Monday, January 05, 2009
A theology of rainbows
Thoughts on the future
God will always let us see His gracious and triumphant bow when life goes hard. Have we ever noticed how a rainbow arises? The sun suddenly breaks through the clouds with magical brilliance even though the elements are still raging and their wildness has not been allayed. And now notice a strange feature, namely, that light never celebrates such a riot of color as when it breaks up into its spectrum. And this festival of light takes place at the very moment when the rays of the sun, of the sun of divine grace, clash with the raging elements of our earth.
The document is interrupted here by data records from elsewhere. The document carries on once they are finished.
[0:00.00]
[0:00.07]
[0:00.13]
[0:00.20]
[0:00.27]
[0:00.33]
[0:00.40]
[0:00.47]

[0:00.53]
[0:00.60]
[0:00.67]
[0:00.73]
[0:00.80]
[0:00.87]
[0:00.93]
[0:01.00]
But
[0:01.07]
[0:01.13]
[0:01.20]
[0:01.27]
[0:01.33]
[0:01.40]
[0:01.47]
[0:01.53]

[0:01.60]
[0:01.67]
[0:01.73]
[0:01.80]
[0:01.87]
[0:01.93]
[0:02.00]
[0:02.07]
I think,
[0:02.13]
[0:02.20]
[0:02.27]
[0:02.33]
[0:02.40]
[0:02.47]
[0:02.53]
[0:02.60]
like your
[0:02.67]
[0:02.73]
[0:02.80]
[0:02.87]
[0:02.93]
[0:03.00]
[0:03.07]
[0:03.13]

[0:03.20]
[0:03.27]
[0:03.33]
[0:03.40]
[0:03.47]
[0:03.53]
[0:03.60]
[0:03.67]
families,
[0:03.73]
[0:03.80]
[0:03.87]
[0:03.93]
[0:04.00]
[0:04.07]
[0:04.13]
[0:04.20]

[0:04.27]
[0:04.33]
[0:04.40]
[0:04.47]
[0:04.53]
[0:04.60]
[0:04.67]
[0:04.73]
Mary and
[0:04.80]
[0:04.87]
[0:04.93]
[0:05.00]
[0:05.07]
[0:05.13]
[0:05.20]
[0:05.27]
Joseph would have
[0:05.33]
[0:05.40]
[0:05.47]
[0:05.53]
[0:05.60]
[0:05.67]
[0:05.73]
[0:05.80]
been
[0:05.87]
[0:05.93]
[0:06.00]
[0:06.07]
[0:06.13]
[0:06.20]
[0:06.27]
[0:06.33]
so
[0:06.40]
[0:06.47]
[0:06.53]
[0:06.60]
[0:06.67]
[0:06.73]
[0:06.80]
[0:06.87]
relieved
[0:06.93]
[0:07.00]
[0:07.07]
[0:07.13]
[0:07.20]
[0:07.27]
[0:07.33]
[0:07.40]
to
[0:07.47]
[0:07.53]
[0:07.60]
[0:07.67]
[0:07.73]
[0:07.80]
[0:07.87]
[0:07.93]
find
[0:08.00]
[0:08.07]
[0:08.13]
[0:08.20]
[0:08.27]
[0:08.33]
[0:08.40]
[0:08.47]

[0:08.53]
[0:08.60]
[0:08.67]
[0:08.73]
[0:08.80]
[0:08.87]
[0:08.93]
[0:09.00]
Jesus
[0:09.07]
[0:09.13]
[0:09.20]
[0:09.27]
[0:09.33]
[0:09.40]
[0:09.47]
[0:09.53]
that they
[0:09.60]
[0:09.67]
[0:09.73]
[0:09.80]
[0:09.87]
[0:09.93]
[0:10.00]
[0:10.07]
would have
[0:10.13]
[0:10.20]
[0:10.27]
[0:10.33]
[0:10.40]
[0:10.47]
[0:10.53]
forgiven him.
We understand what is implied in the image. It is precisely in grief and pain, in the depths and under the storms, that God will show himself and display before us the fullness of His grace. Do you understand this? Do you understand it precisely when you consider your own life? Like myself, you can probably attest it with thanksgiving only when it has all proved true, and will again prove true, in your own life. Have you ever detected His consoling presence so clearly as when you were delivered up to the most terrible distress where no shelter could save you from the attack, no doctor help you and no human speak to you a word of real comfort?
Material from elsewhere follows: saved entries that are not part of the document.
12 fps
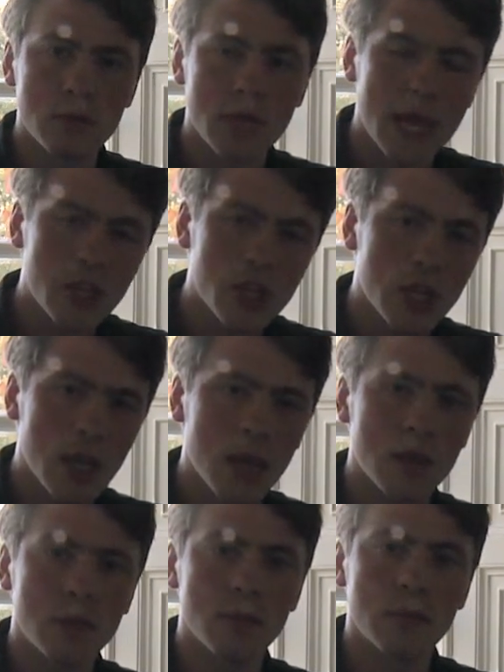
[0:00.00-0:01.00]
to
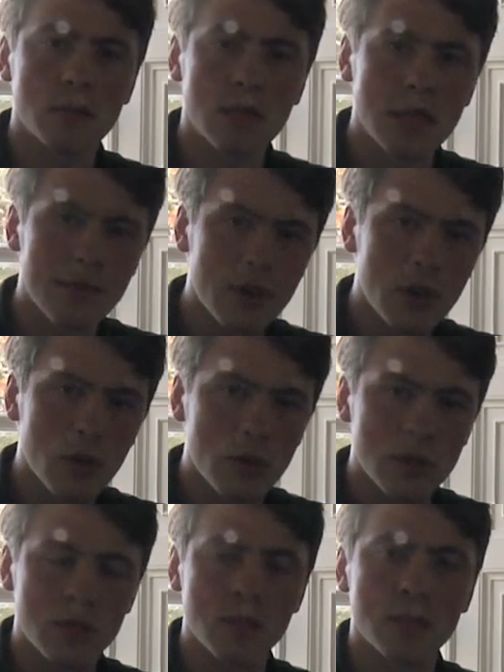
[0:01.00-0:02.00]
educate, to live in an
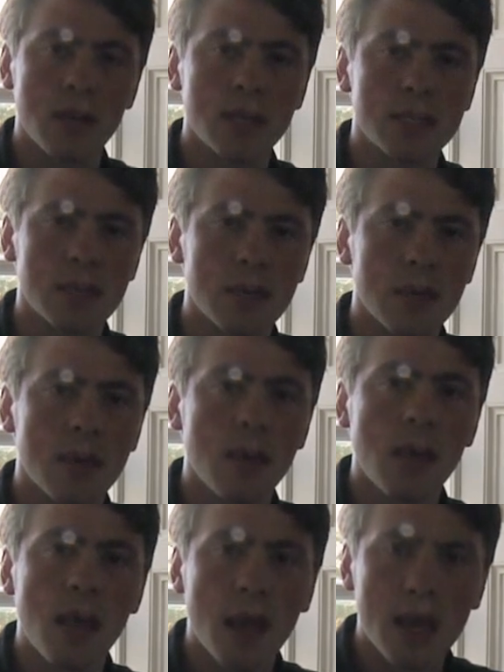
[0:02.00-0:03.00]
ordered society,
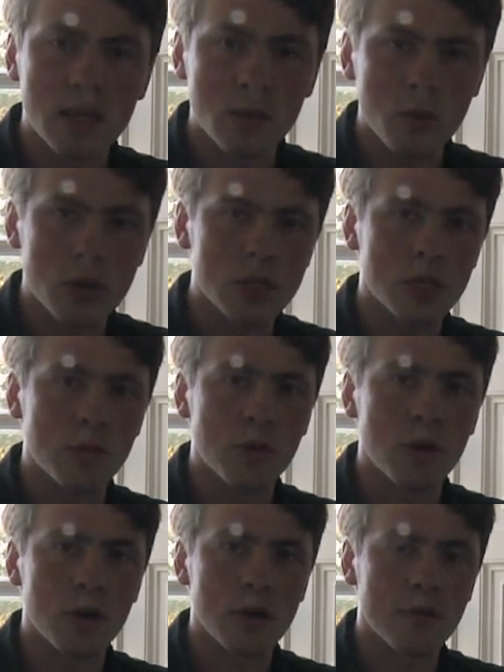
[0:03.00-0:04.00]
and to worship God.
The bow always shines with greatest comfort in times of darkness, and it is in the depths that God’s hand is stretched out with greatest love. If only we see this we will believe God’s promise. Thus the bow of mercy overarches the coming year too. It will not be only a year of terror. It will be also a year of indescribable consolations because it will be a year of the Lord, who awaits us with His miracles. At exactly the right moment a helping word will come as His messenger. His love will encounter us… and we will find that He takes from us our cares like a father. Since we have a Father, we are not adventurers. We are those who live by the surprises and miracles of their God.
Thus we stand on this threshold of the year consoled and thankful and full of cheerful hope. God gives us a further span of time, and again all things may become new... The night of the past year with its guilt may really be past in the name of God; the rainbow shines and will give a new day. The morning will break, and His mercy has no end but is new every morning and His faithfulness is great.
Alleluia!
Selah.
Helmut Theilicke, The Silence of God, "Thoughts on the Future."